ReMap 2022 is an integrative database of transcription factor (TF), cofactor, and chromatin regulator binding sites derived from uniformly reprocessed ChIP-seq experiments. The 2022 release catalogs 165 million non-redundant peaks from 8,113 ChIP-seq datasets covering 1,210 TFs across human (hg38/hg19), mouse (mm10), Drosophila, and Arabidopsis genomes. All peaks are called with a consistent pipeline from public GEO/ArrayExpress experiments. Access is via the ReMap 2022 REST API at

https://remap2022.univ-amu.fr/api/
and bulk BED file downloads; no authentication required.

When to Use

  • Finding all TFs with ChIP-seq peaks overlapping a genomic region of interest (e.g., a GWAS SNP locus or candidate enhancer)
  • Retrieving TF peaks near a gene's transcription start site to map its proximal regulatory landscape
  • Listing all TFs available in ReMap for human or mouse with their peak and dataset counts
  • Filtering ChIP-seq peaks by regulatory biotype annotation (promoter, enhancer, exon, intron, intergenic) for a TF in a specific cell line
  • Downloading a BED file of all binding peaks for a TF across all cell types for offline analysis
  • Identifying co-binding TFs at a locus by querying all overlapping peaks and grouping by TF name
  • Use
    jaspar-database
    instead when you need PWM/PFM sequence models of TF binding specificity rather than ChIP-seq peak locations
  • For ENCODE-specific regulatory tracks and accessibility data use
    encode-database
    ; ReMap aggregates TF binding peaks from many sources including ENCODE

Prerequisites

  • Python packages:
    requests
    ,
    pandas
    ,
    matplotlib
  • Data requirements: genomic coordinates (GRCh38/hg38 or hg19), gene names, or TF names
  • Environment: internet connection; no API key required
  • Rate limits: no official published limits; use
    time.sleep(0.5)
    between batch requests to avoid server overload
  • Note: The ReMap API is a research API; endpoint availability may vary. All examples include a BED download fallback.
pip install requests pandas matplotlib

Quick Start

import requests

REMAP_API = "https://remap2022.univ-amu.fr/api/v1"

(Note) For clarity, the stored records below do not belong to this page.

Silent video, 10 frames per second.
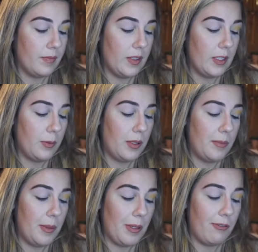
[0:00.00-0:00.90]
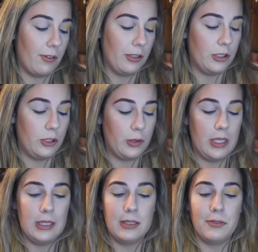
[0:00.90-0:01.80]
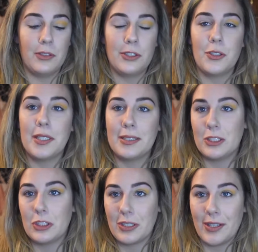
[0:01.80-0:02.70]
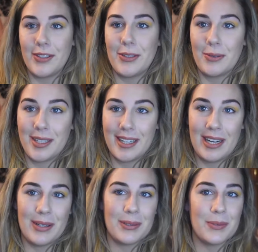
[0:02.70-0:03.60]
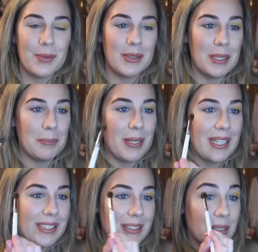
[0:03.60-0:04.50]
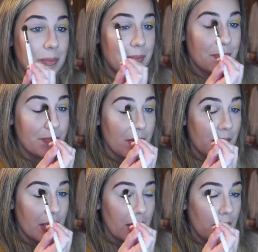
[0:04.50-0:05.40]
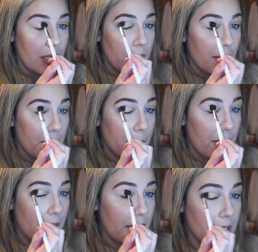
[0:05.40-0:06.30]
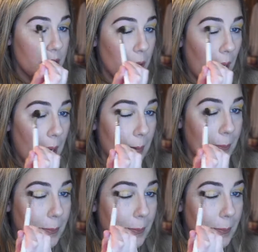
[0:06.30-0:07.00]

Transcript: This wouldn't be my first choice for a transition color right now while I'm pale, but it's okay.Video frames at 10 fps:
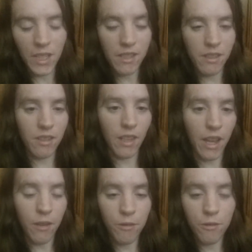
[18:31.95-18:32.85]
He is
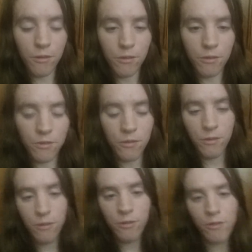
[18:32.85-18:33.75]
life,
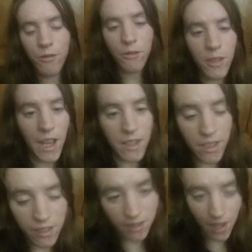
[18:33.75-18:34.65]
and
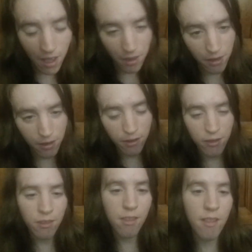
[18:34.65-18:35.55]
he is death.
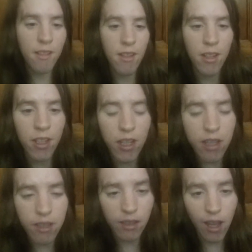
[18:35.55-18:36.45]
He
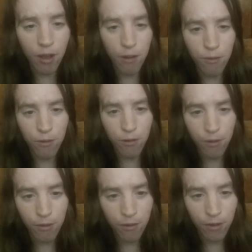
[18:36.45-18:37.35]
is love,
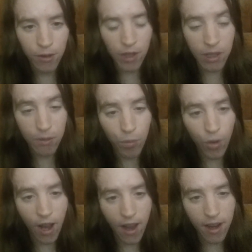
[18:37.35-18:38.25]
he is
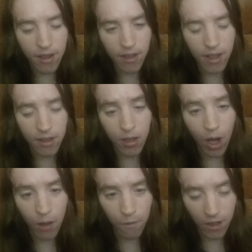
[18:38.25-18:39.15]
pride, he is
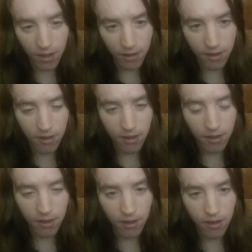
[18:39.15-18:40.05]
confidence.
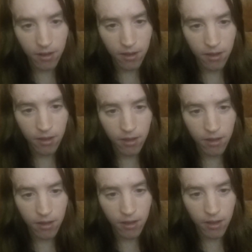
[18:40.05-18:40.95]

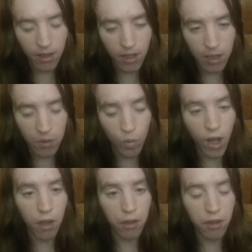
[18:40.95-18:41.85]
He is
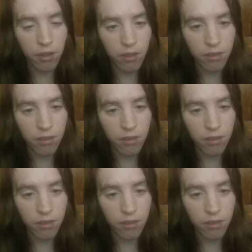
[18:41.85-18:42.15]
wealth.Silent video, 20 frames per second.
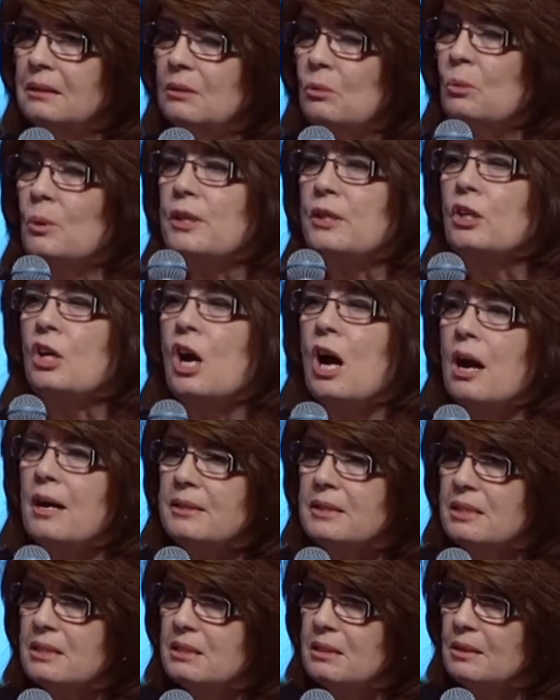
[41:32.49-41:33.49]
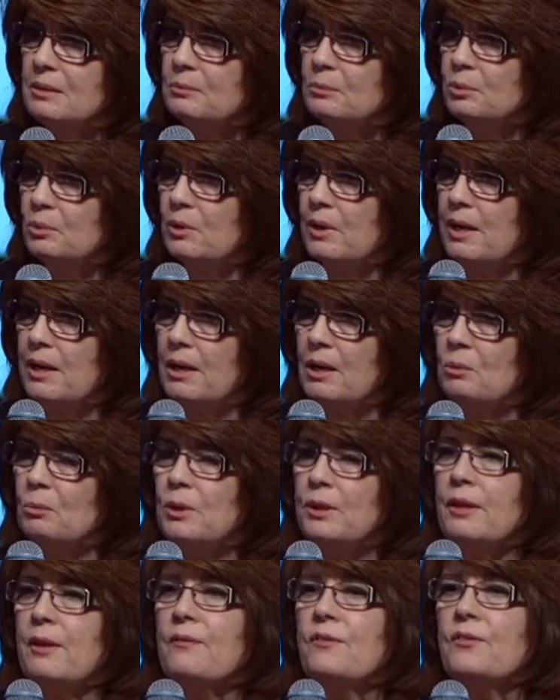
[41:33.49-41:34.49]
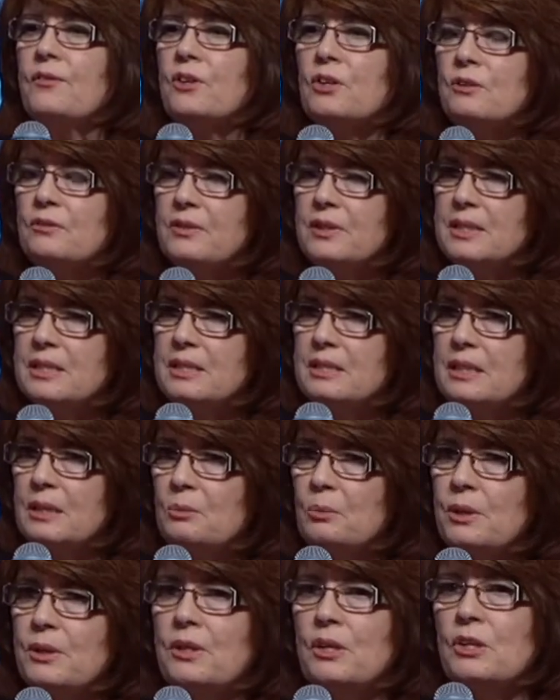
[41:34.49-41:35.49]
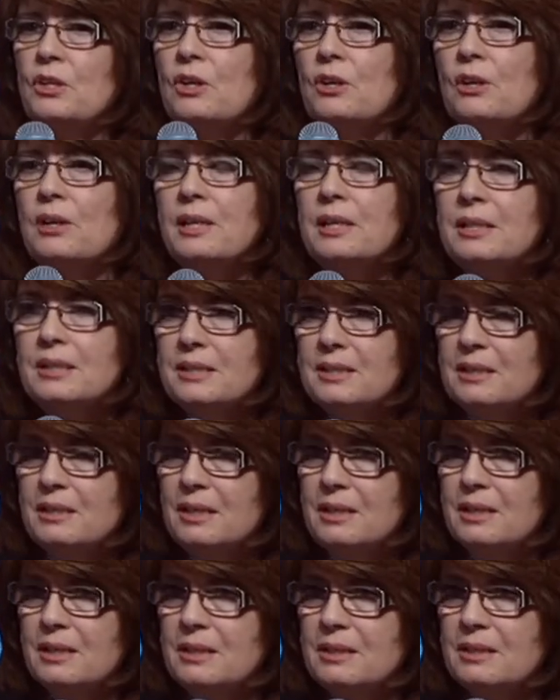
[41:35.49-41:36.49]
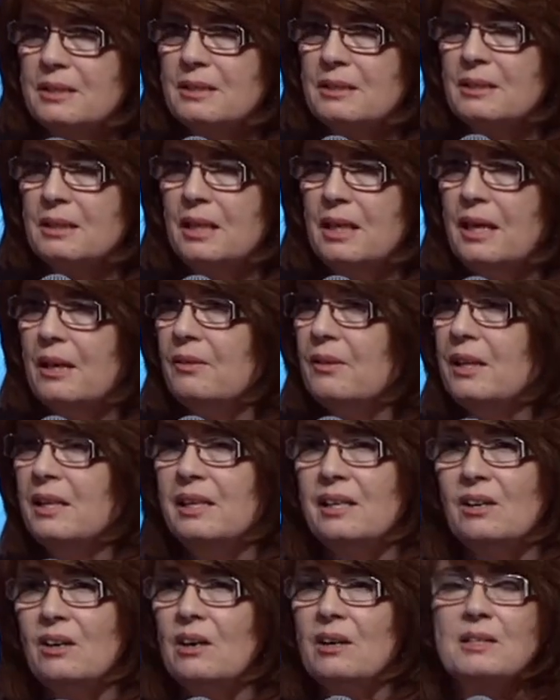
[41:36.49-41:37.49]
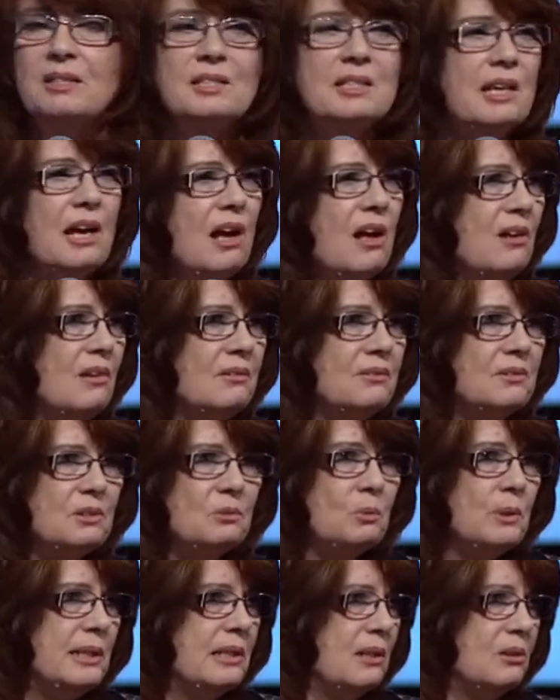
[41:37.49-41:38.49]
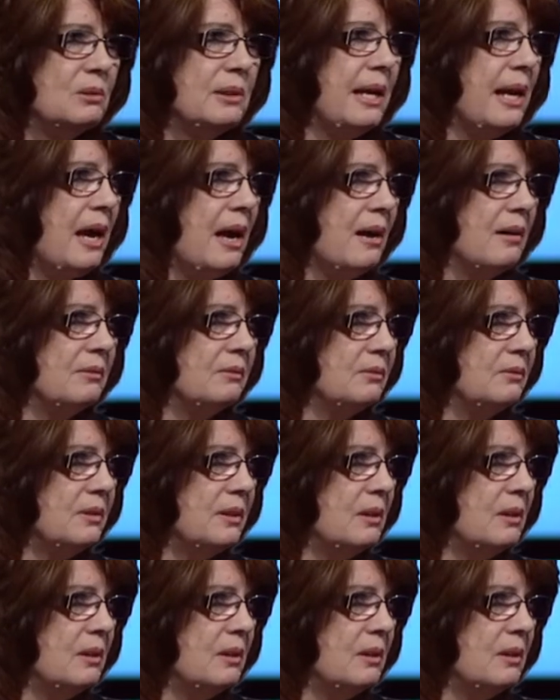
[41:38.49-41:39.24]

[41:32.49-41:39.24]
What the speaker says: with constant prayer, with a fervency, with an earnestness that in ourselves we don't have,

# Query TF peaks overlapping a genomic region
r = requests.get(f"{REMAP_API}/peaks/overlap/", params={
    "chr": "chr17",
    "start": 7_670_000,
    "end": 7_690_000,
    "assembly": "hg38"
}, timeout=30)
r.raise_for_status()
peaks = r.json()
print(f"Peaks overlapping TP53 locus: {len(peaks)}")
tfs = set(p.get("name", "").split(":")[0] for p in peaks)
print(f"Unique TFs: {len(tfs)}")
print(f"TF names (first 10): {sorted(tfs)[:10]}")

Core API

Query 1: Region Overlap

Find all TF ChIP-seq peaks overlapping a specified genomic window. Returns peak records including TF name, cell type, coordinates, and score.

import requests, time, pandas as pd

REMAP_API = "https://remap2022.univ-amu.fr/api/v1"

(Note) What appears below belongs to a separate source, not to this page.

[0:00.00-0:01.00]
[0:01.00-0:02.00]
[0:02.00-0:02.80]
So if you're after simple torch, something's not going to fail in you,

def query_region(chrom, start, end, assembly="hg38", timeout=30):
    """Return all ReMap peaks overlapping [chrom:start-end]."""
    r = requests.get(f"{REMAP_API}/peaks/overlap/", params={
        "chr": chrom, "start": start, "end": end, "assembly": assembly
    }, timeout=timeout)
    r.raise_for_status()
    return r.json()

# Query 100 kb window on chr17 around TP53
peaks = query_region("chr17", 7_670_000, 7_690_000, assembly="hg38")
print(f"Total peaks: {len(peaks)}")

# Parse name field: format is "TF:experiment_id:cell_type"
rows = []
for p in peaks:
    parts = p.get("name", "::").split(":")
    tf   = parts[0] if len(parts) > 0 else ""
    exp  = parts[1] if len(parts) > 1 else ""
    cell = parts[2] if len(parts) > 2 else ""
    rows.append({
        "chr": p.get("chr", p.get("chrom", "")),
        "start": p.get("start", 0),
        "end": p.get("end", 0),
        "tf_name": tf,
        "experiment_id": exp,
        "cell_type": cell,
        "score": p.get("score", 0),
    })

df = pd.DataFrame(rows)
print(f"\nUnique TFs: {df['tf_name'].nunique()}")
print(f"Top TFs by peak count:\n{df['tf_name'].value_counts().head(10).to_string()}")
# Fallback: if API is unavailable, use a locally downloaded BED file
# Download from: https://remap2022.univ-amu.fr/download_page
# e.g., remap2022_all_macs2_hg38_v1_0.bed.gz

import pandas as pd

def query_region_from_bed(bed_file, chrom, start, end):
    """Filter a ReMap BED file for overlapping peaks."""
    cols = ["chr", "start", "end", "name", "score", "strand",
            "thick_start", "thick_end", "color"]
    df = pd.read_csv(bed_file, sep="\t", header=None, names=cols,
                     compression="infer")
    mask = (df["chr"] == chrom) & (df["end"] > start) & (df["start"] < end)
    return df[mask].reset_index(drop=True)

# Usage (requires downloaded BED):
# df = query_region_from_bed("remap2022_all_macs2_hg38_v1_0.bed.gz",
#                             "chr17", 7_670_000, 7_690_000)

Query 2: Gene-Centric Query

Retrieve all TF ChIP-seq peaks near a gene's TSS, providing a promoter-proximal regulatory landscape for the gene.

import requests, time, pandas as pd

REMAP_API = "https://remap2022.univ-amu.fr/api/v1"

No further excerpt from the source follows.